Part 3: Reward Reduces Enthusiasm
In its simplest form, any player investment reward is simply a commendation. You did well, you get a pat on the back. Weather this takes the form of a new suit of armor, new gun, new ability, some aesthetic option, or simply a smiley face on a menu screen, they are all simply ways of telling the player "good job."
The problem here is that such commendations are not, in fact, a good thing. Picture a young child who gets good grades in math. His parents and teachers encourage him, giving him gold stars and plenty of positive reinforcement. Years go by, and the child continues to get good grades, make honor role, etc. The child graduates college with a wonderful GPA. The child is now an adult, in the real world, where there are no more gold stars. Many studies suggest that this individuals success will likely stop there. The kid has probably long since tired of math and academics, and now has no desire to put these things into actual use. He was originally good at math because the liked math. As the rewards came, however, math became a means to receive rewards. This individual, over time, came to see the thing he once enjoyed as work, an annoying task to be completed in exchange for reward. His motivation has fundamentally changed. Sound illogical? Well, how much do you like your job? How much does it pay? How much does that matter?
Actual market value may vary.
Possibly the most prominent and ubiquitous examples of the player investment reward systems in place today are Microsoft/Sony's Achievement/Trophy systems. Despite some backlash amongst games, the hard fact is that the two companies have made these systems mandatory for all titles because these systems make money. Consider a game that exists on all 3 of today's prominent consoles, the PS3, XBox 360, and Wii, all of which you own. Each version of the game has exactly the same features, capabilities, and graphical fidelity. Which system do you buy the game for? Theoretically, it should be a toss up. However, a huge number of players would prefer one of the systems that tracks achievements. After all, if you could add a pat on the back to everything, why wouldn't you? You woke up this morning, Congratulations! Took a shower? Good show!
Which brings us to the problem. Have you ever played a game, not having any fun, just trying for an achievement? Did you enjoy finally getting it? Was this experience preferable to having spent that time simply playing the game as you would have otherwise done? Or, worse, have you ever noticed yourself not play a game you know you enjoy simply because that system doesn't feature achievements? "Hey, I could actually finish the rest of Mario Galaxy, but I've already "beaten it" and it's not like I'm gonna get any achievements." I don't know about you, but I've been there - and it's scary. It seems that with there short term earnings strategies, Microsoft and Sony might accidentally be training their consumers to hate their products.

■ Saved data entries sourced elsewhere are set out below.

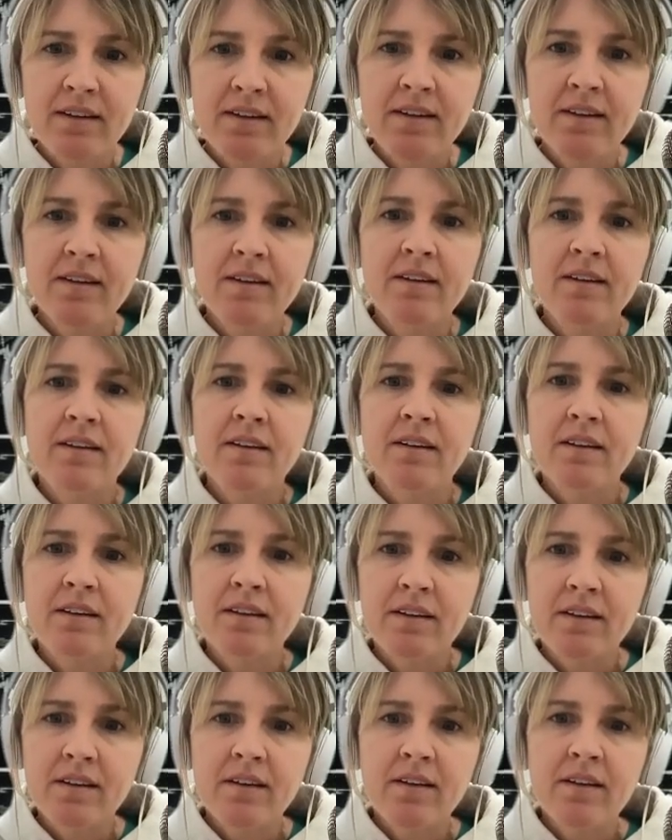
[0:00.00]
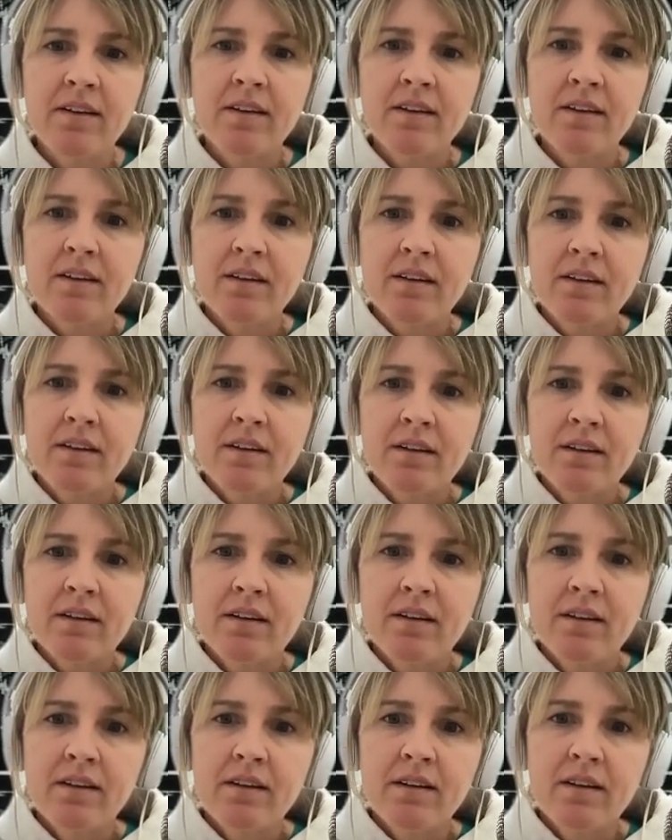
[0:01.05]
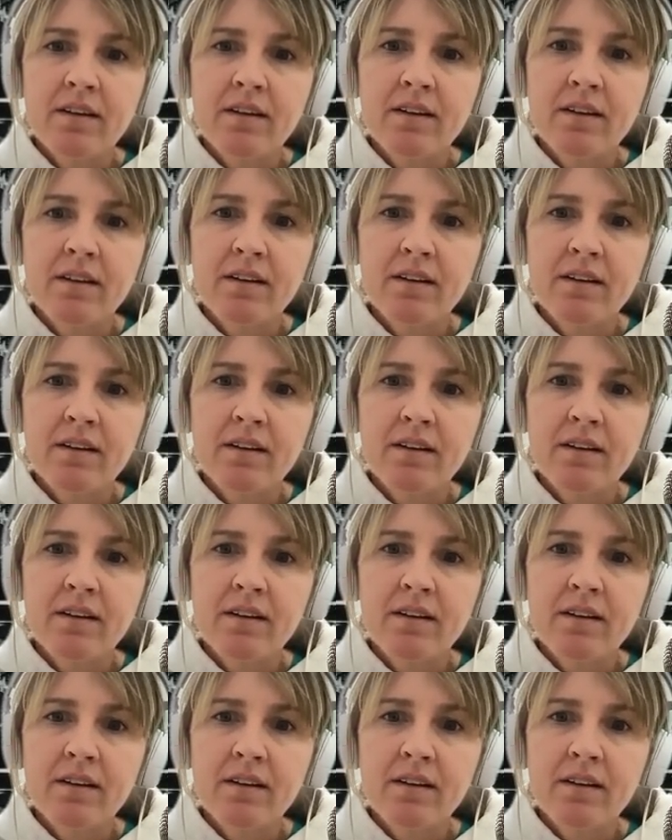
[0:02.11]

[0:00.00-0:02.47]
(not speaking)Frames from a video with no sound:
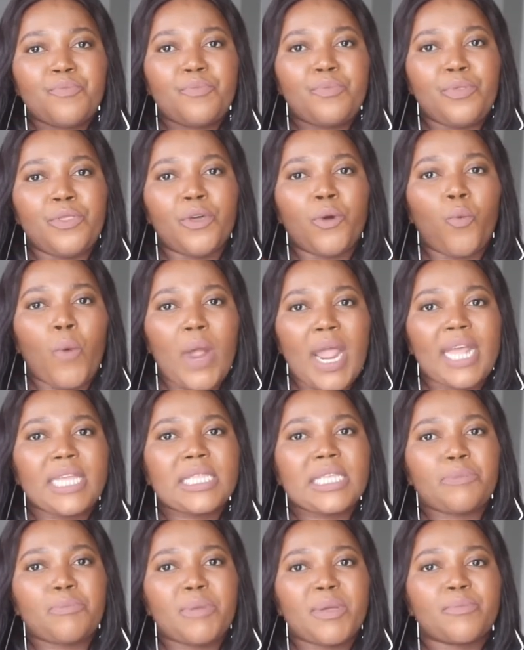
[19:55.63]
the way
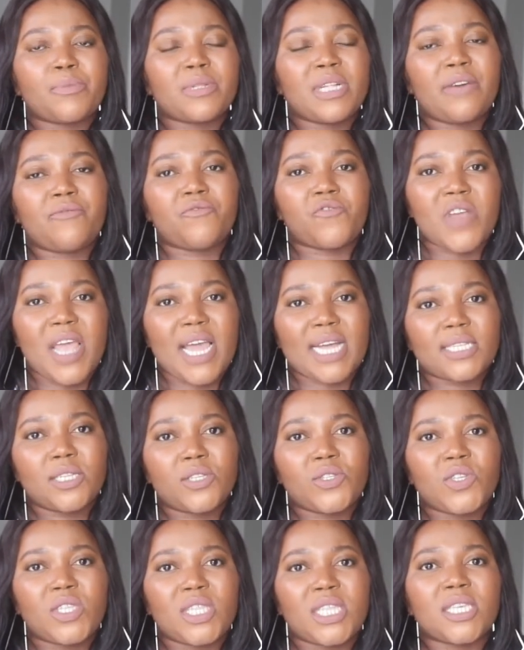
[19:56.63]
that people have
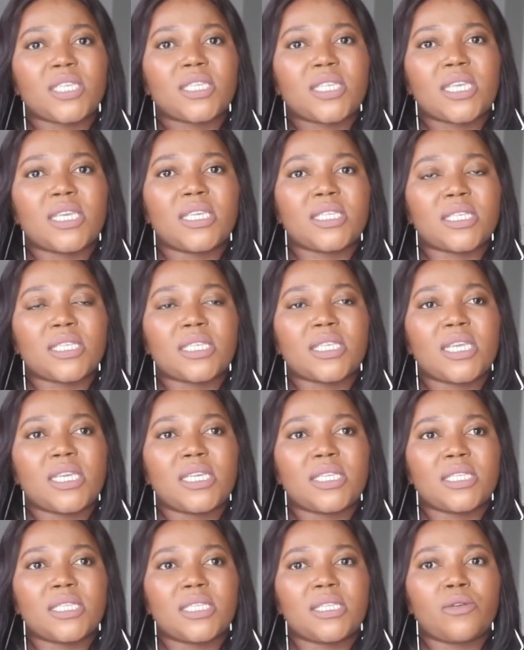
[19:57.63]
reacted to this
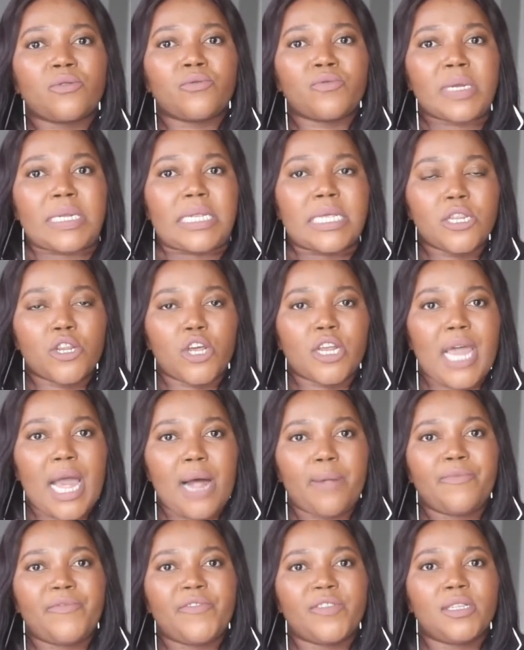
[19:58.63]
is really not
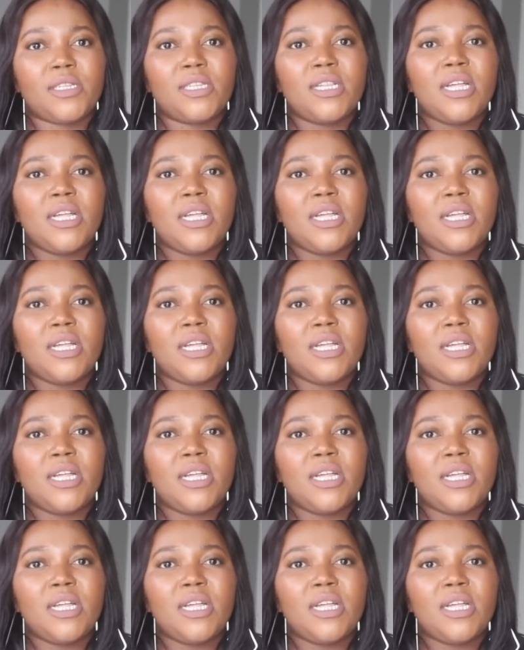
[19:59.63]
helpful,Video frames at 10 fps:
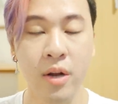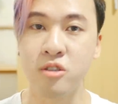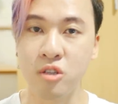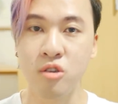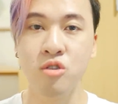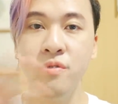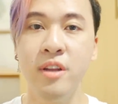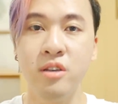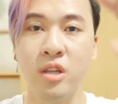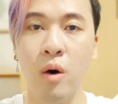There's also two
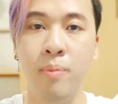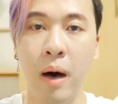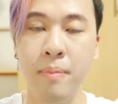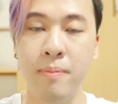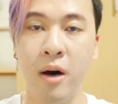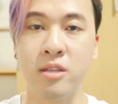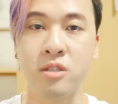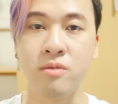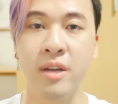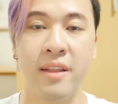videos that will pop up on
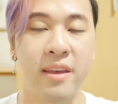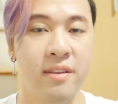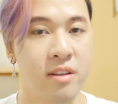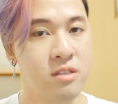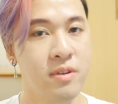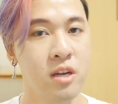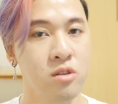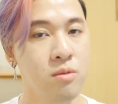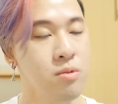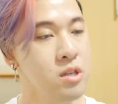screen at the end of this video.
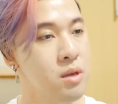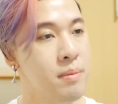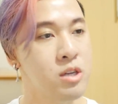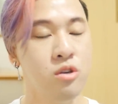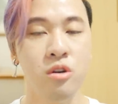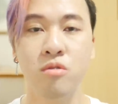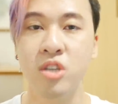So please make sure you go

Of course, this is an article about how to properly integrate player investment rewards into games and, as I've already established, these aren't inherently bad things. The problem here is that these particular reward systems serve as goals in and of themselves. A large portion of those players that dislike achievements, for example, focus entirely on the existence of online achievements. Some players hate online achievements because they encourage players to prioritize these individual meta-goals before the actual cooperative game. One can not both focus on being the best player possible and getting a double kill with a spartan laser.
This problem extends beyond achievements and trophies and into some of the player investment strategies implemented as features within some prominent games. It is very easy, for example for a player to get so caught up in Modern Warfare's challenge/prestige system - getting in weeks of game time before they ever max out their stats - never have actually focused on winning the games in which they have competed. They were online with other players in what was ostensibly a death-match, but their goals had little to do with the actual game at hand. This is detrimental to the game's online environment in that it creates scenarios in which the minority of a game lobby might actually be attempting to fulfill the game's stated agenda. For the members of that minority, extreme frustration is likely to occur. (see: Modern Warfare's "Sabotage" playlist) This both undermines the design of your game mode and the quality of the online experience your players receive.
And this was the issue with our honor role student. The gold stars and blue ribbons became more important to him than the subject for which he had originally been so passionate. There, then, is our solution. Yes, do reward you players, but reward them for actually playing the game. In this way, a reward system could recognize achievement, rather than set up new, largely artificial, hurdles for players. As a rule of thumb, any time focus is taken off of the actual game, the reward system is imperfect. Any time the player is growing frustrated, wrestling for a reward not due to their skill level within the game but rather due to the design of the reward system, they are becoming disillusioned with the game. This should be avoided at all costs in order to ensure a positive long term relationship with both the individual title and gaming as a whole.
As gamers, however, the most important thing to keep in mind is that you simply should not allow yourself to become disenchanted with your hobby. If you're getting fed up with reaching level X or with attaining some achievement - stop. Take a break from that goal and go do something in the game purely for fun. The teachers can give you as many gold stars as they want, but it's up to you to retain perspective.